Obama touts Raúl Castro as a pragmatist with ‘revolutionary zeal’

This story is part of a weeklong Yahoo series marking one year since the opening of relations between the United States and Cuba.

President Obama said in an exclusive interview with Yahoo News that Cuban leader Raúl Castro is more a pragmatist than a revolutionary ideologue, someone who wants to improve relations with the United States before he and his brother Fidel leave the world stage.

Asked whether Raúl Castro is a revolutionary, a caretaker or a transformational leader, Obama sketched a biographical portrait of a complex and potentially conflicted man who has “gone through a bunch of stages” in his life.

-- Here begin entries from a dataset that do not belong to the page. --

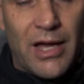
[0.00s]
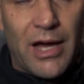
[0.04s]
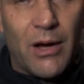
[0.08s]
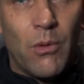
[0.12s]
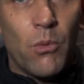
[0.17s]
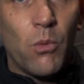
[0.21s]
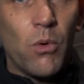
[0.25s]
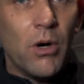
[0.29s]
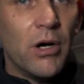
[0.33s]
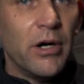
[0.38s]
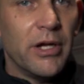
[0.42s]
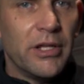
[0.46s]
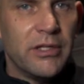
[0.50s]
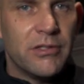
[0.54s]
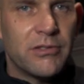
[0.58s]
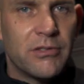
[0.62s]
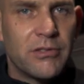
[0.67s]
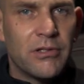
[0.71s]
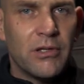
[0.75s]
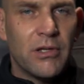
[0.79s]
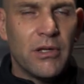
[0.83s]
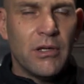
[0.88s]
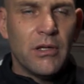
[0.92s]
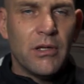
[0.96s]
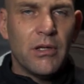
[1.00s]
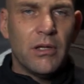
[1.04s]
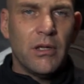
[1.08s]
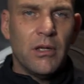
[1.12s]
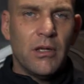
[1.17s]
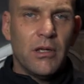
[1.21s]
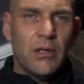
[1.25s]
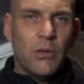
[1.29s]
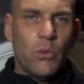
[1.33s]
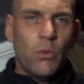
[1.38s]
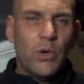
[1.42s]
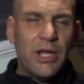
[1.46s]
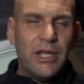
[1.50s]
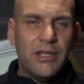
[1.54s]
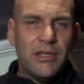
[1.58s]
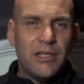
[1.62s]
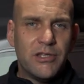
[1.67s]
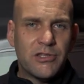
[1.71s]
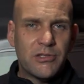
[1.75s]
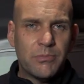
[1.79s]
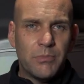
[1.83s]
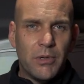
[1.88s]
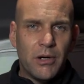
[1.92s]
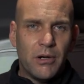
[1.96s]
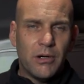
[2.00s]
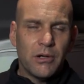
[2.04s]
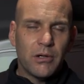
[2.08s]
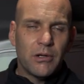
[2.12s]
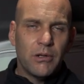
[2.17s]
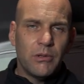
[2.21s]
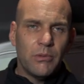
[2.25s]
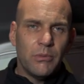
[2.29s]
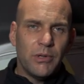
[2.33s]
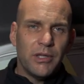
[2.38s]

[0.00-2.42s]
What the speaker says: that white witness mark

“You’re talking about somebody in their 80s who has been in power alongside his brother since I was born,” Obama said. “I don’t think the man he was at 35 is the same person that he is at 85,” Obama said, describing Raúl Castro as “somebody who is very much committed to the existing regime, who is suspicious of full democracy.”

Still, Obama said, “I do see in him a big streak of pragmatism. In that sense, I don’t think he is an ideologue.”

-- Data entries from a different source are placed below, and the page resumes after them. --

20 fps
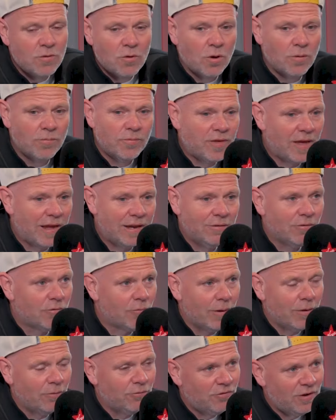you've got 10,
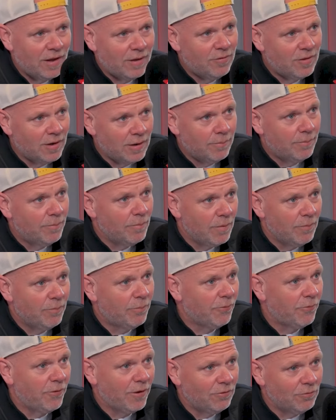12 chefs in a
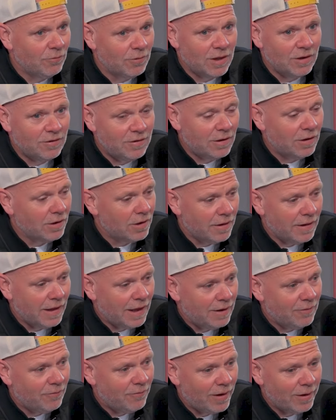professional kitchen, like at the
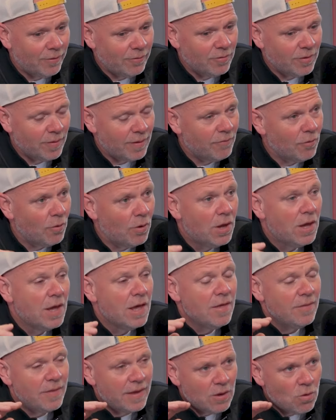Hand of Flowers, and
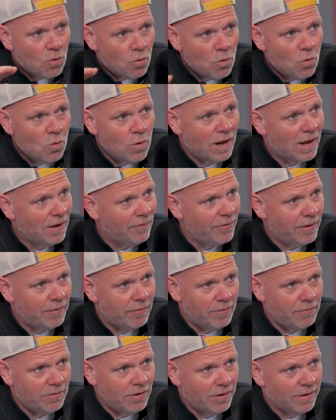they all have
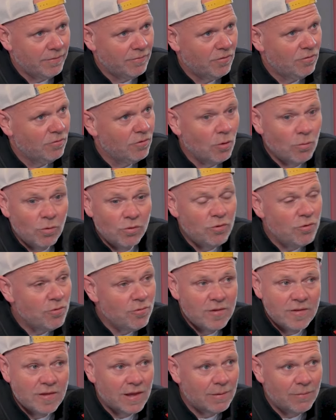their own knives. No one
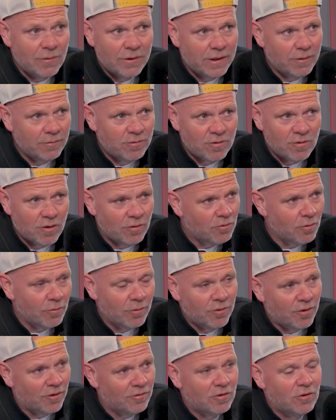uses anybody else's knives. No
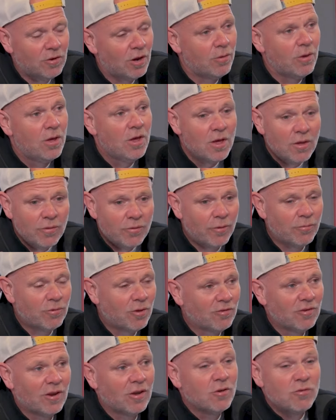one touches you. Don't
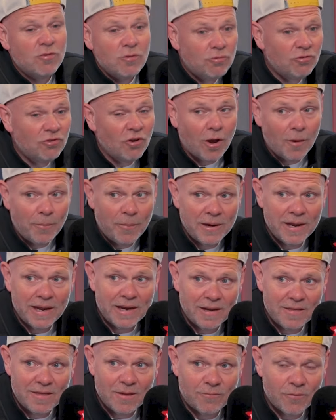touch it because you sharpen it
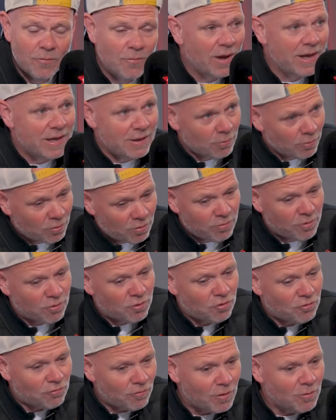in a different way. The
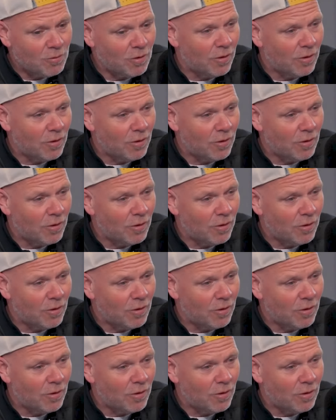stroke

But Raúl Castro is following the path blazed by China or Vietnam, of embracing limited market reforms “without letting go of the political reins,” Obama said.

“I think he’s going be cautious in how quickly he opens things up,” but he “recognizes the need for change” driven by an awareness of the weaknesses in his country’s economic and political system,” Obama said.

And while the White House plainly sees the U.S.-Cuba opening as a major legacy item for Obama, Obama himself suggested that it was even more important to Castro to “usher in those changes before he and his brother are gone.”

Castro “views himself as having the stature to move Cuban society in ways that a successor might not,” Obama said. “Obviously, nobody’s got better street cred when it comes to, you know, Cuban revolutionary zeal, than one of the original revolutionaries.”

On Dec. 17, 2014, Obama and Raúl Castro stunned the world by disclosing that they had held secret negotiations and were prepared to usher in a new era of U.S.-Cuba relations, starting with the resumption of full diplomatic ties. Embassies reopened in Havana and Washington, the United States removed Cuba from its list of state sponsors of terrorism, and the two sides took steps to increase travel and business opportunities.

Obama has undertaken many changes using his executive powers, and indicated in the interview that he would continue looking at ways to do so in 2016. But Obama needs Congress to roll back the centerpiece of America’s Cold War-era pressure on Cuba and lift the U.S. trade embargo.